September 6th, 1904

Council Meeting, September 6th 1904

Present Miss Bulley (chair), Miss Crompton, Miss Cox, Miss Pankhurst, Miss Rowton, Mr. Marr.

Apologies from Miss Ashton, Mr. Herford, Mrs Schwann, Mr. Flynn, Miss. Simpson.  Minutes of last two meetings were read and passed.

It was reported that the sewing-machinists had had a meeting, but the attendance was very small.  Miss Littlewood thought that a social was advisable.  Miss Crompton was willing to arrange one at the Art Museum & it was decided to have one about the end of September.

Mrs.

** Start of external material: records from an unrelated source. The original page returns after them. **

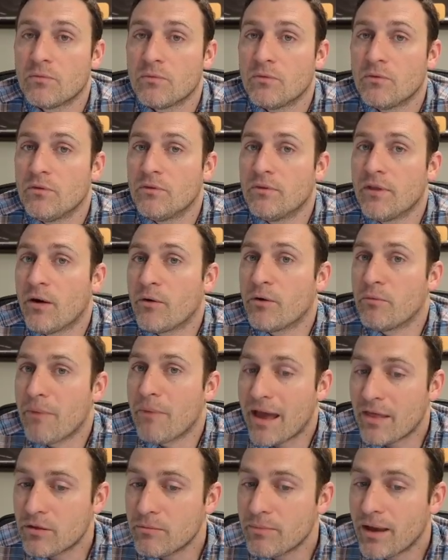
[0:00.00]
Now in
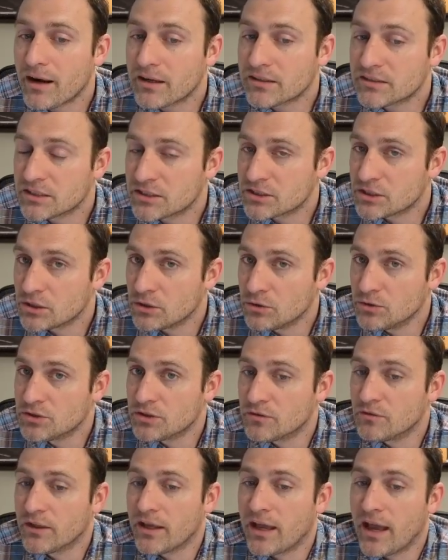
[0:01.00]
mathematics
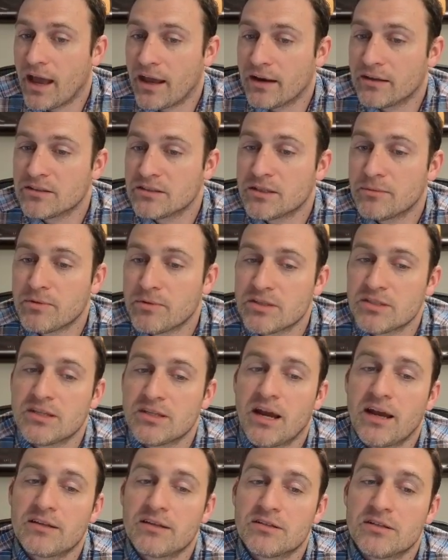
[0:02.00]
exclusively and in some of the
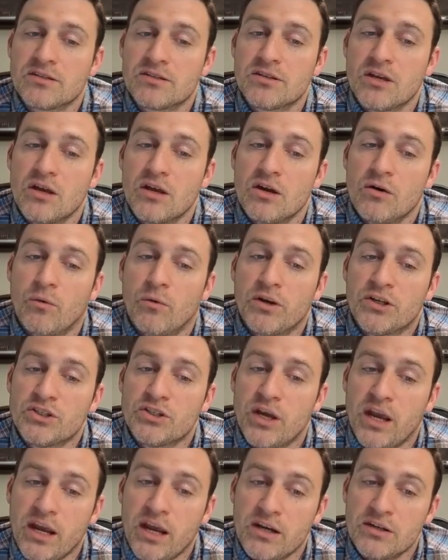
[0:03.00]
sciences, we
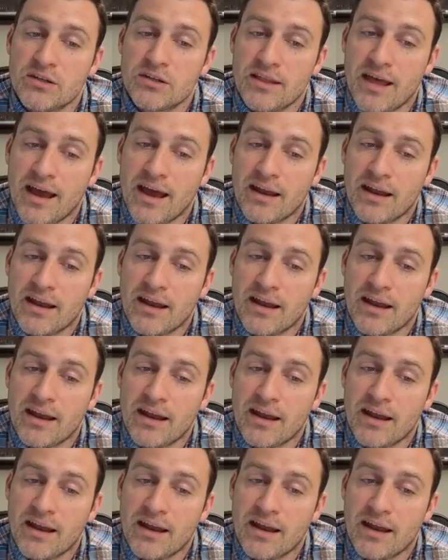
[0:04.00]
change that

Dickenson & Miss Whalley had  had an interview with Sir W. Holland, he had promised to reconsider the question of the cop-winders wages.  Since the interview he had written to say that he was going into the matter and hoped to make the conditions of work better by opening the ??? & providing better yarn.

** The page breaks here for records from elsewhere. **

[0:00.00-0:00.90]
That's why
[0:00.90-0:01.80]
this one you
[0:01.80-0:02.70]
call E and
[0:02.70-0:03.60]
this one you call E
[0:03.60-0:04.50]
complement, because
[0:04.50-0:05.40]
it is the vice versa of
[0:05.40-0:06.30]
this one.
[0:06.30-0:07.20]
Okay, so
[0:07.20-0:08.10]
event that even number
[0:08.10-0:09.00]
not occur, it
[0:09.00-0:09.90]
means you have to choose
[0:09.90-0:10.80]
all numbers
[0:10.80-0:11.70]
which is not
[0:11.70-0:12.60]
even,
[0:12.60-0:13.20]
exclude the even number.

It was reported that a very successful open air meeting had been held at Cleckheaton by the shirt-makers, that seven of the women were still receiving 10/-per week from the women’s branch of the Shirtmakers' Union.

The weavers were arranging a meeting in Pendleton.  Miss Keenan had been doing some visiting  among  members who had fallen into arrears.

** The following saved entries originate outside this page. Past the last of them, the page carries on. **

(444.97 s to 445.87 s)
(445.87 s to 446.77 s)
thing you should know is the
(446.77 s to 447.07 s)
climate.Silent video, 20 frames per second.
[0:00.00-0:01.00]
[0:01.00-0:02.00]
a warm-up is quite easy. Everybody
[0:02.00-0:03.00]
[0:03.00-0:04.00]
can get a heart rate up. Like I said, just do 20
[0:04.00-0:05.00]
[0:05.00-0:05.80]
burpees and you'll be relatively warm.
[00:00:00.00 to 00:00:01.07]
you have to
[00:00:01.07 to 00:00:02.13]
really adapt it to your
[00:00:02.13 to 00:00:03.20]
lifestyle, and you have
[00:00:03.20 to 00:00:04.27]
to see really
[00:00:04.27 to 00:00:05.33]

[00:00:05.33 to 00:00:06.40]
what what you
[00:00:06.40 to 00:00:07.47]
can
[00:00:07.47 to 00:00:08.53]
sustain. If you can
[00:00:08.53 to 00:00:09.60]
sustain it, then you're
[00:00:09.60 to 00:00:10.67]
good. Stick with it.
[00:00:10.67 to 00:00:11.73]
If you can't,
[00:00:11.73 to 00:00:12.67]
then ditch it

The correspondence with the waitresses from Roberts Café had been held over all until after her summers holiday.

The question of the Labour Bureau was discussed and Miss Gore Booth was instructed to write to Councillor Hart and find out if anything was going to be done towards re opening them.

Miss Pankhurst then moved the following Resolution, " That it is now time that the Council should bring their policy into line with that of the Unions with which they are connected by taking active part in the effort to gain political power for the women workers." Miss Pankhurst based her case on the growth of the Labour Representation movement among trade unionists, and the wide felt need of the franchise for the protection of the women workers interests.  She pointed out that the Manchester Women Trade Unionists had taken up this question strongly and appealed to the council to bring their policy into harmony with that of the unions.  The resolution was seconded by Miss Rowton.

Miss Bulley read letters opposing any change of policy from Miss Ashton, Mrs. Schwann, Mr. Herford, Mr. Johnston.  Miss Bulley thought that such a change would be disastrous and that it would alienate subscribers and friends.  Miss Cox explained that the title of the Council was somewhat misleading, as they were not a body like the Trades Council & do not claim to represent the Women’s Trade Unions.  Miss Crompton suggested that it was time that the women had a regular Trade Council of their own to deal with such matters which were outside the Council’s sphere. Miss Rowton drew attention to the need that the women workers had for the protection of the franchise ,& said that it would be a great help to the Council in the attainment of better wages.  Miss Bulley did not think the workers would gain any benefit from the measure in question. Mr. Marr was strongly opposed to any such change.  After some discussion the Resolution was put to the meeting and defeated by a majority of three.

For the Resolution

Miss Pankhurst (moved) and Miss Rowton (seconded)


Miss Cox, Mr. Marr, Miss Crompton.

The chairman also voted against the Resolution.

Treasurers Report

Subscriptions £77         11           6
Donations 8            4           6
Grants 19        19          0
Rents 4         15          0
Salaries 93           6              8
Rent rates etc.  18           16           7
Stationery printing 6            6             9
Loan  machinists  1             10           0
Meetings 5              5            10
Petty cash 18             0              0
Bank charges  1             1               8
Bank overdraft  £71         11              4

Miss Bulley gave notice that at the next meeting she would raise the question as to why the membership of the Unions did not increase more quickly.